La première phase du projet concerne le travail de terrain (déjà largement entamé) visant à encadrer la collecte des données, et le recueil du corpus à proprement parler (en cours également). Une attention toute particulière est consacrée à l'observation des pratiques d'écriture des travailleurs sociaux, à un travail d'enquête qui permet de systématiser les données concernant les étapes et processus de rédaction, les difficultés de rédaction telles qu'elles sont perçues par les travailleurs sociaux. Lors de cette même phase il s'agit de tester et d'installer sur les postes des travailleurs sociaux bénévoles le ou les logiciels de suivi de la rédaction. Comme il s'agit d'écrits recueillis au fil de leur production-même, l'implication des acteurs-scripteurs dans le processus de collecte est inévitable. Cette particularité de la démarche soulève deux difficultés : d'une part, il convient d'associer les travailleurs sociaux au recueil du corpus et donc de prendre le risque d'alourdir leur tâche professionnelle qui est déjà bien complexe ; d'autre part, il s'agit d'éviter, dans la mesure du possible, le « paradoxe de l'observateur » qui biaiserait la production des écrits suite à une prise de conscience des étapes du processus d'écriture. Nous apporterons des solutions à ces difficultés dans le descriptif de la tâche 1.

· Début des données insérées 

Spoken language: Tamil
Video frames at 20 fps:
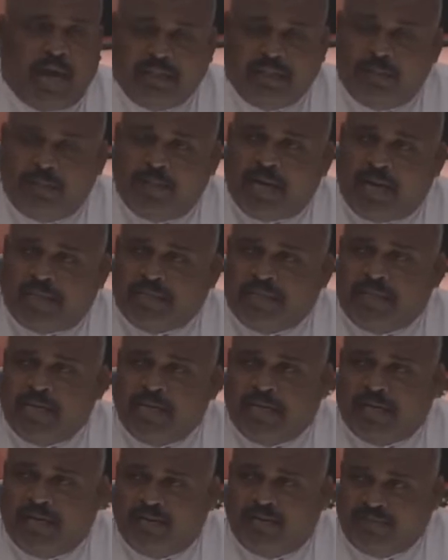அதிபர்
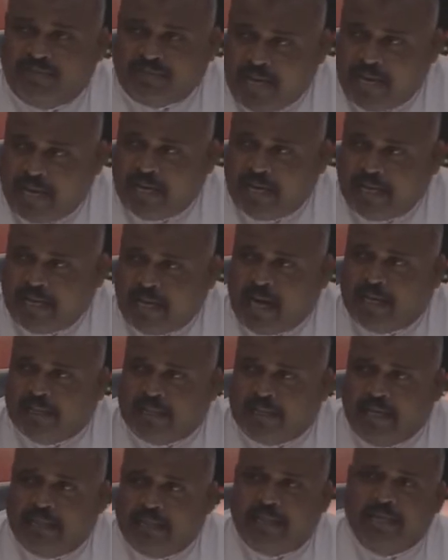ஆசிரியர்கள் விசாரணைக்காக
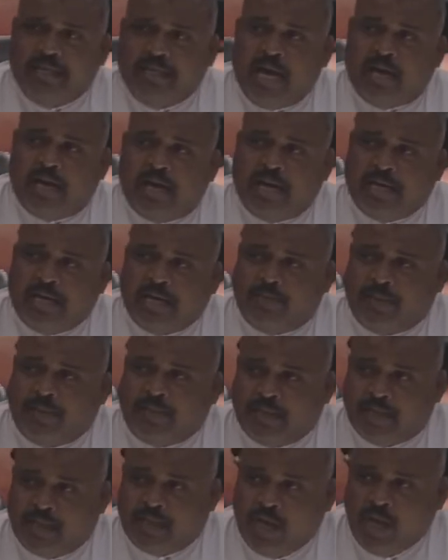தனித்தனியாக
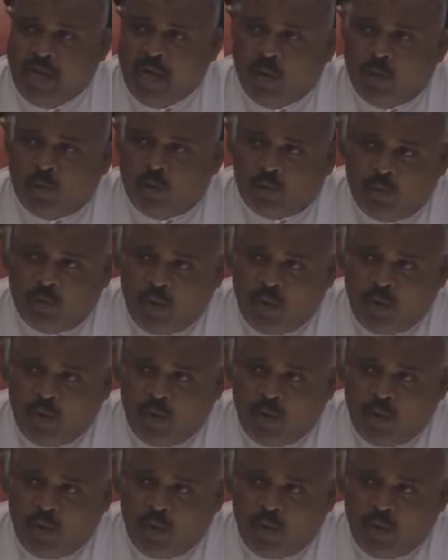அழைக்கப்பட்டு ஒரு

La deuxième phase du travail concerne l'analyse textométrique et génétique du corpus aligné, à l'aide de logiciels comme MkAlign (CLA2T, SYLED ; voir Fleury & Zimina 2007) et Edite-Medite (LIP6, Paris 6 ; voir Fenoglio & Ganascia 2007). Une anonymisation et mise en forme préalables du corpus s'imposent, avant de procéder à son étiquetage (tâche 2). L'étiquetage du corpus permettra de dégager, dès les premières analyses textométriques, des données statistiquement modélisables quant aux unités linguistiques soumises aux opérations de réécriture. Le produit final de cette étape consistera en un relevé systématique des transformations processuelles du travail de réécriture (tâche 3). L'analyse des écrits produits via l'interface du logiciel de suivi de rédaction fera l'objet de la tâche 4, dans une perspective génétique et psycholinguistique.

La troisième phase du travail (tâches 5-8) sera consacrée à l'analyse qualitative du corpus et à la mise en série des données ainsi obtenues ; elle comprend le traitement linguistique du corpus visant à proposer une description linguistique des transformations processuelles à mettre en regard avec les contraintes sous-tendant la production écrite et, enfin, une étude contrastive utilisant deux corpus de contrôle (brouillons littéraires et brouillons d'élèves) qui permettra de dégager les spécificités des brouillons des travailleurs sociaux et de vérifier ainsi les hypothèses pragma-socio-discursives formulées plus haut. Les travaux de cette phase sont en partie corrélés aux travaux de la deuxième phase, les méthodes quantitative et qualitative étant appelées à se compléter et à se nourrir
réciproquement.

La quatrième et dernière phase du projet propose une synthèse des résultats en vue, d'une part, d'une théorisation du point de vue de l'analyse de discours et de la pragmatique sociale et, d'autre part, d'une modélisation débouchant sur des propositions didactiques et informatiques (amélioration et adaptation aux productions écrites en situation de travail des logiciels de suivi rédactionnel, tâche 9). La valorisation de la recherche, qui abordée déjà au fil des tâches 3-8, sera finalisée dans le cadre de la tâche 9.